= Beginning of Section =

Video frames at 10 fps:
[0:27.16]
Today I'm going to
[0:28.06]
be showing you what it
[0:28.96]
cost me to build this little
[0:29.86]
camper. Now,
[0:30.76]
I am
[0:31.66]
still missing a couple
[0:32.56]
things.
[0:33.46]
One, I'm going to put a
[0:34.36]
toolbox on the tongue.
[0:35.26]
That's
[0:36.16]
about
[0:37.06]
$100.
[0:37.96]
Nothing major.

= End of Section =

• What to do
Line by line, reproduce the data exactly.

• Exercise output
Video frames at 10 fps:
[0:27.16]
Today I'm going to
[0:28.06]
be showing you what it
[0:28.96]
cost me to build this little
[0:29.86]
camper. Now,
[0:30.76]
I am
[0:31.66]
still missing a couple
[0:32.56]
things.
[0:33.46]
One, I'm going to put a
[0:34.36]
toolbox on the tongue.
[0:35.26]
That's
[0:36.16]
about
[0:37.06]
$100.
[0:37.96]
Nothing major.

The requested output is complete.